À court de moyens garantis d’obtenir des rendements significatifs, certaines personnes sont de plus en plus tentées de piller leurs économies en espèces rémunérées pour se procurer des actifs tels que le bitcoin, l’or et les actions. Les rendements confortables, quoique modestes, des comptes d’épargne à haut rendement semblent moins attrayants à mesure que les actifs volatils prennent de l’ampleur.

Pendant un certain temps, Brian Harrington, 28 ans, s’était contenté d’un compte d’épargne à haut rendement à l’Ally Bank, qui lui rapportait 2 % sans risque. Aujourd’hui, le consultant en marketing d’Anaheim, en Californie, envisage de convertir ses 15 000 dollars d’épargne restants en bitcoin. Il pense que l’avenir est fait de stagnation économique à long terme et de taux bas.

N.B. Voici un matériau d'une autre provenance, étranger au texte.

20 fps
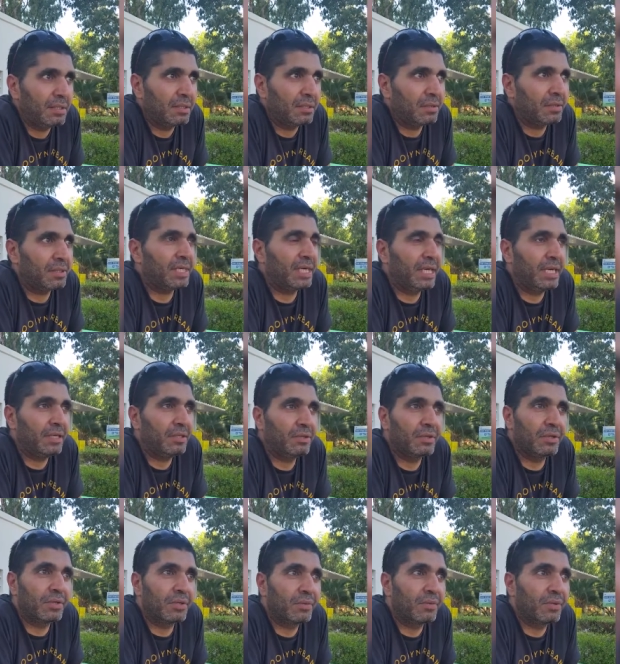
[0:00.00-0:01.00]
to say
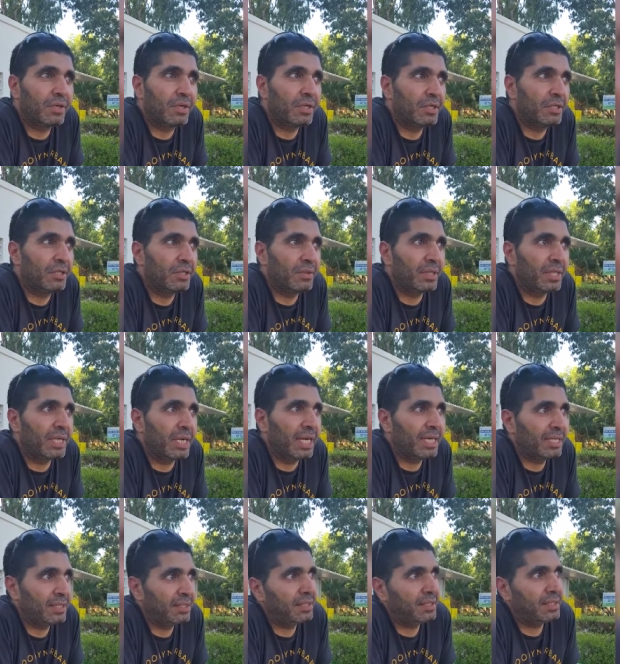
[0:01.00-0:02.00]
to the world you are
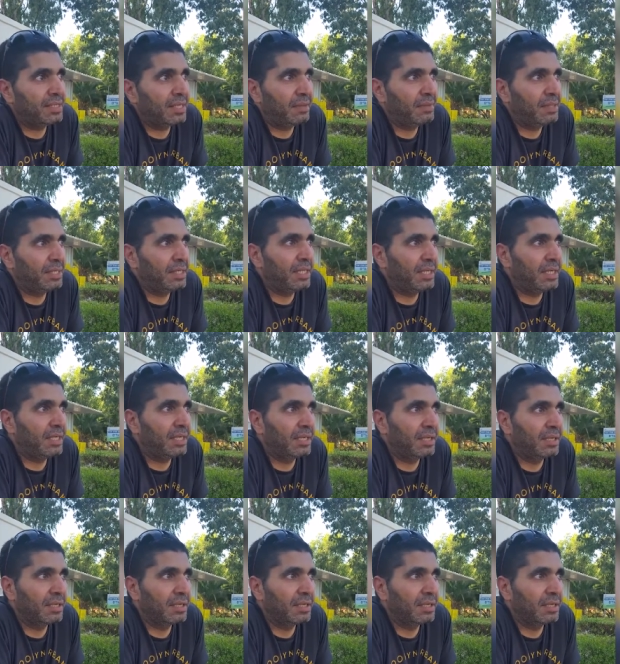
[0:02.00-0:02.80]
anti-Semitic,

« Je ne suis pas en faveur de l’apocalypse », a-t-il déclaré. « Mais vous devez continuer à chercher des rendements. »

Une situation globale particulière

Les derniers mois ont, à certains égards, été une aubaine pour les soldes des comptes. Les mesures de confinement adoptées à l’échelle nationale pour ralentir la propagation du Covid-19 ont réduit les dépenses de consommation, et les chèques de relance sont arrivés pour des millions d’Américains. Le taux d’épargne des particuliers a atteint un niveau record de 32,2 % en avril. Mint, une plateforme de planification financière, a déclaré à Bloomberg que ses clients ont déposé 16 % de plus sur leurs comptes entre mars et juin par rapport à la même période l’année dernière.

Il reste un problème : ce n’est pas le bon moment pour garder son argent

Il était devenu habituel de conseiller aux sous-dépositaires en finances personnelles et aux groupes Facebook de conserver des liquidités supplémentaires sur des comptes d’épargne à haut rendement, mais les taux sur ces derniers ont baissé régulièrement au cours de l’année dernière. Des marques populaires comme Ally et Marcus, la branche grand public du groupe Goldman Sachs, ont proposé des taux de 1 % et 1,05 % respectivement en juillet ; tous deux dépassaient les 2 % il y a un peu plus d’un an, lorsque la Réserve fédérale américaine a réduit ses taux pour la première fois depuis la crise financière de 2008.

« Certaines banques traîneront un peu les pieds pour se démarquer, mais elles sont toutes en train de se rabaisser », a déclaré Greg McBride, analyste financier en chef de Bankrate.com, expliquant la baisse générale des rendements.

Il n’y a aucune garantie que les rendements de ces comptes rebondissent de sitôt.